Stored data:
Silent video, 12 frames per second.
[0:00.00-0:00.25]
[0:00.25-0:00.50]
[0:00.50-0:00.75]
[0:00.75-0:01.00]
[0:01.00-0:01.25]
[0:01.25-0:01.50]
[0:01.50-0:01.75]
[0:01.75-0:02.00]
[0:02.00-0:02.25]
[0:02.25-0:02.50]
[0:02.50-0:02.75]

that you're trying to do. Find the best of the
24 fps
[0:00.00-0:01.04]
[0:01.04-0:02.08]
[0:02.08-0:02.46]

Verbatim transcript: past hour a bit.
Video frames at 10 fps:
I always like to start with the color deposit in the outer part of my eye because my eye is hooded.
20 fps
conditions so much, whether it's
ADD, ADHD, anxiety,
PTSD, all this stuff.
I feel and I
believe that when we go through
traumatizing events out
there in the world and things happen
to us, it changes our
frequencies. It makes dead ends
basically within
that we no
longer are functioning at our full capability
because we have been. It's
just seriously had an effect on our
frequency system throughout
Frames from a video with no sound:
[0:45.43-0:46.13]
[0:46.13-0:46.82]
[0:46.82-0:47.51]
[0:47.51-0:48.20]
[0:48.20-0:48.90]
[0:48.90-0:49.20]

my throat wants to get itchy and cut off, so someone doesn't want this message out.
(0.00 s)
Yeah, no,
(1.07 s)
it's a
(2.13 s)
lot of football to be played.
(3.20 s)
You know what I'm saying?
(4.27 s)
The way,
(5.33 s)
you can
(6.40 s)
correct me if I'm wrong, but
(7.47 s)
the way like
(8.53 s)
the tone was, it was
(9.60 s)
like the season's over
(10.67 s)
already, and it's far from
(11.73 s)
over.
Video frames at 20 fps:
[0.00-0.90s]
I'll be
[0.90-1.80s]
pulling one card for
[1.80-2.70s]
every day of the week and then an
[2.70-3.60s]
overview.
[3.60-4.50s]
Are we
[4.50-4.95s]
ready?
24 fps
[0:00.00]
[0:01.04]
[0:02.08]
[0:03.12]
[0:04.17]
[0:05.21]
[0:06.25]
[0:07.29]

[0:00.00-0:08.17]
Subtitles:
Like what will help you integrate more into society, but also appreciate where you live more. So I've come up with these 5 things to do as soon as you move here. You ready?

> **Task to carry out**: Each entry should be retyped exactly as given.

> **Exercise result**:
Silent video, 12 frames per second.
[0:00.00-0:00.25]
[0:00.25-0:00.50]
[0:00.50-0:00.75]
[0:00.75-0:01.00]
[0:01.00-0:01.25]
[0:01.25-0:01.50]
[0:01.50-0:01.75]
[0:01.75-0:02.00]
[0:02.00-0:02.25]
[0:02.25-0:02.50]
[0:02.50-0:02.75]

that you're trying to do. Find the best of the
24 fps
[0:00.00-0:01.04]
[0:01.04-0:02.08]
[0:02.08-0:02.46]

Verbatim transcript: past hour a bit.
Video frames at 10 fps:
I always like to start with the color deposit in the outer part of my eye because my eye is hooded.
20 fps
conditions so much, whether it's
ADD, ADHD, anxiety,
PTSD, all this stuff.
I feel and I
believe that when we go through
traumatizing events out
there in the world and things happen
to us, it changes our
frequencies. It makes dead ends
basically within
that we no
longer are functioning at our full capability
because we have been. It's
just seriously had an effect on our
frequency system throughout
Frames from a video with no sound:
[0:45.43-0:46.13]
[0:46.13-0:46.82]
[0:46.82-0:47.51]
[0:47.51-0:48.20]
[0:48.20-0:48.90]
[0:48.90-0:49.20]

my throat wants to get itchy and cut off, so someone doesn't want this message out.
(0.00 s)
Yeah, no,
(1.07 s)
it's a
(2.13 s)
lot of football to be played.
(3.20 s)
You know what I'm saying?
(4.27 s)
The way,
(5.33 s)
you can
(6.40 s)
correct me if I'm wrong, but
(7.47 s)
the way like
(8.53 s)
the tone was, it was
(9.60 s)
like the season's over
(10.67 s)
already, and it's far from
(11.73 s)
over.
Video frames at 20 fps:
[0.00-0.90s]
I'll be
[0.90-1.80s]
pulling one card for
[1.80-2.70s]
every day of the week and then an
[2.70-3.60s]
overview.
[3.60-4.50s]
Are we
[4.50-4.95s]
ready?
24 fps
[0:00.00]
[0:01.04]
[0:02.08]
[0:03.12]
[0:04.17]
[0:05.21]
[0:06.25]
[0:07.29]

[0:00.00-0:08.17]
Subtitles:
Like what will help you integrate more into society, but also appreciate where you live more. So I've come up with these 5 things to do as soon as you move here. You ready?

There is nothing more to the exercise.